Spotify Hits 124 Million Paid Subscribers Thanks to Record Fourth Quarter

Asa Mathat for Vox Media
Spotify CEO Daniel Ek

"This was the highest net add quarter we’ve ever experienced," said the music streaming giant and touted its podcast business, but the stock fell on lower-than-expected financials for the fourth quarter.

Music streaming giant Spotify on Wednesday said it swung to a fourth-quarter operating loss as it grew its user base to 124 million premium, or paid, subscribers and 271 million total active monthly users as of the end of 2019.

"This was the highest net add quarter we’ve ever experienced," the company said.

It highlighted that promotions, including a "3 months on us" introductory offer, helped drive user growth, but also affected revenue. Spotify’s stock in early trading fell 4.6 percent as Wall Street analysts focused on lower-than-expected financials.

"Spotify's fourth quarter came in slightly ahead on subs (both total and premium), slightly below on revenue (driven by average revenue per user, largely impacted by three-month free trial), well below on earnings metrics (revenue miss amplified by expenses, including social costs related to share compensation on high end of year stock price)," summarized Bernstein analyst Todd Juenger. "As one investor said to us 'it's hard to get credit for subs, when you give the product away.' That is obviously worded in a purposely provocative way, but not a bad summation of how we expect the market to react."

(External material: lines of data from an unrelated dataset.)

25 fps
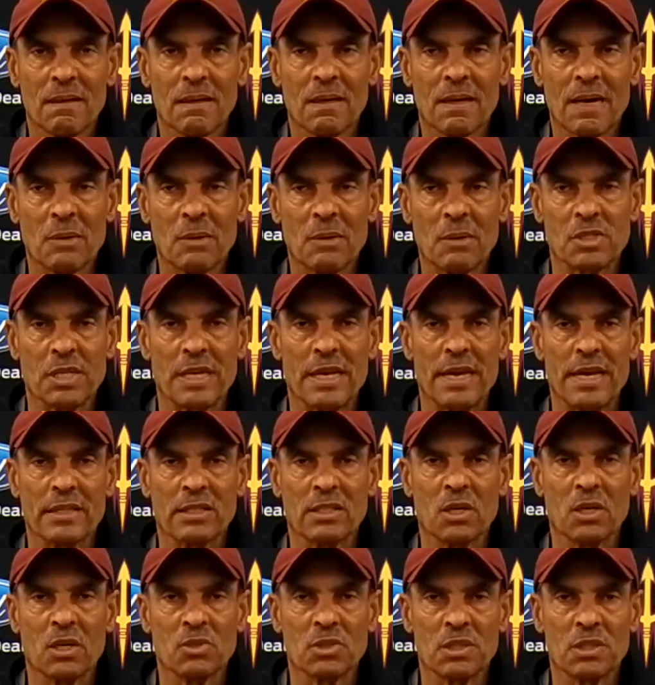I was the
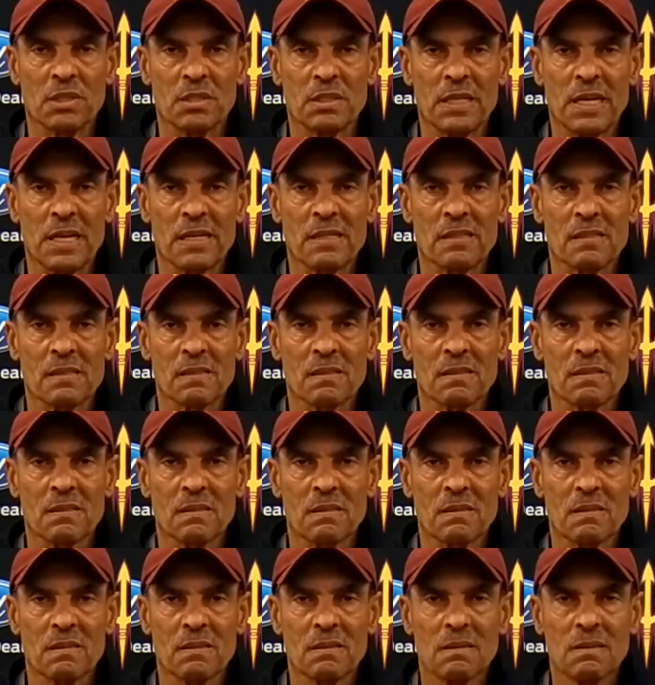head coach of the Jets
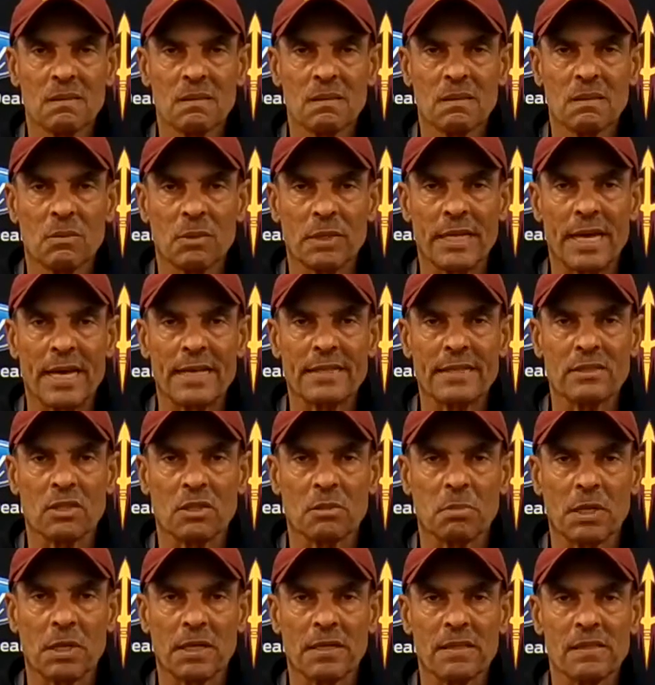when that
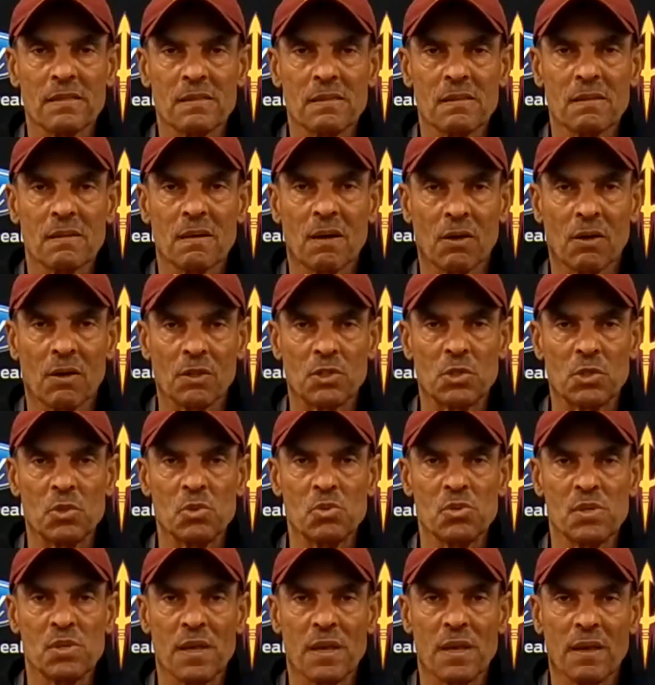took place on a
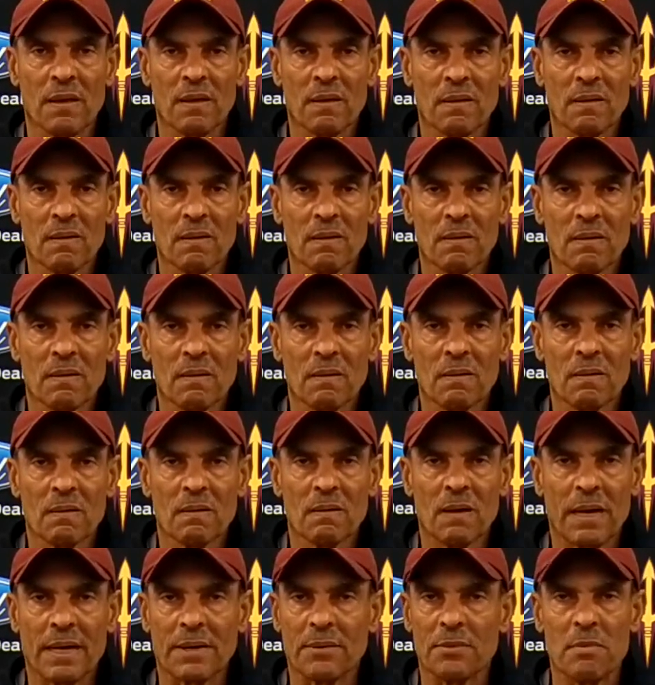Tuesday.
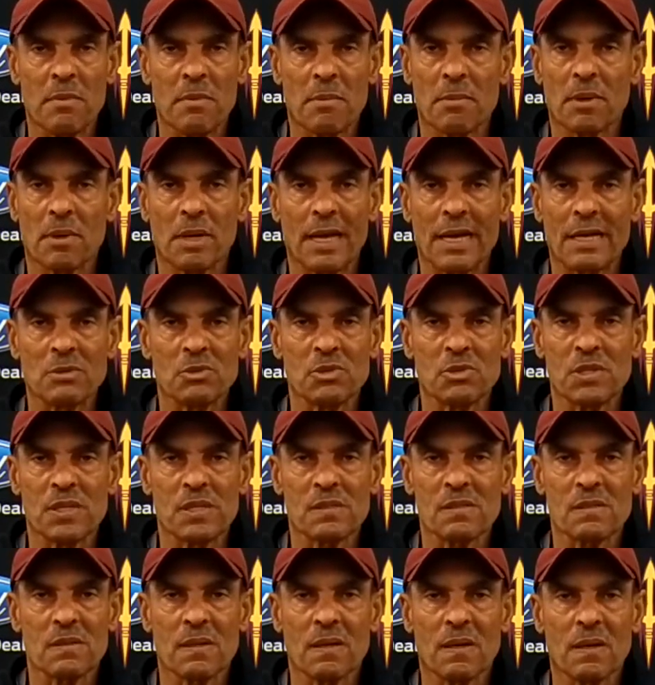I can remember like it was
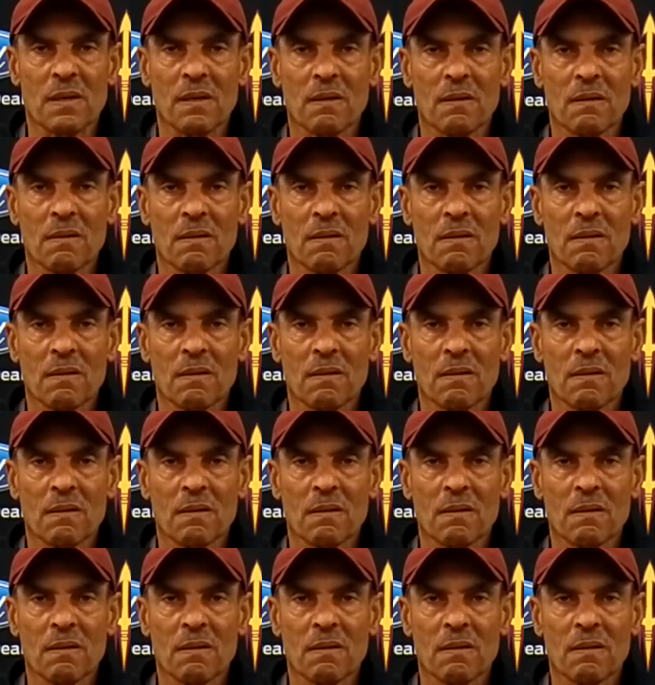yesterday.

Spotify's subscriber reach at the end of 2019 compared with 113 million premium and 248 million total active monthly users as of the end of September. Management on its earnings call said user growth has been re-accelerating even in the firm's most mature markets, such as the Nordics.

The company's fourth-quarter user figures met or exceeded its own forecasts for ending 2019 with 120 million to 125 million premium users and 255 million to 270 million monthly active users.

The company, led by Spotify CEO Daniel Ek, reported a fourth-quarter operating loss of $84.8 million (77 million euros), compared with an operating profit of 94 million euros in the year-ago period. Quarterly revenue of 1.9 billion euros ($2.0 billion) grew 24 percent. Operating expenses in the latest period jumped 80 percent to 551 million euros ($607 million).

"We continue to see exponential growth in podcast hours streamed (up approximately 200 percent year-over-year) and are now seeing clear indications that podcast usage is driving increased overall engagement and retention," Spotify said. "We have seen early indications that our investments in podcasts are having a positive impact on conversion of free to paid users. Overall, the business performance remains strong, and we believe we are well positioned for growth in the coming year."

Spotify on Wednesday also predicted that its user base would end the current first quarter with 143-153 million premium subscribers and 328-348 million total active monthly users.

Asked on the call about Spotify's competitive position versus the likes of Apple or YouTube, Ek said "we feel really good" about where the company is and said that based on estimates the firm "should be the largest U.S. audio streaming service." 

He concluded the call by saying that Spotify was seeing "so many positive indicators in the business, including top of the funnel acceleration, improvement in retention and churn, and positive engagement trends."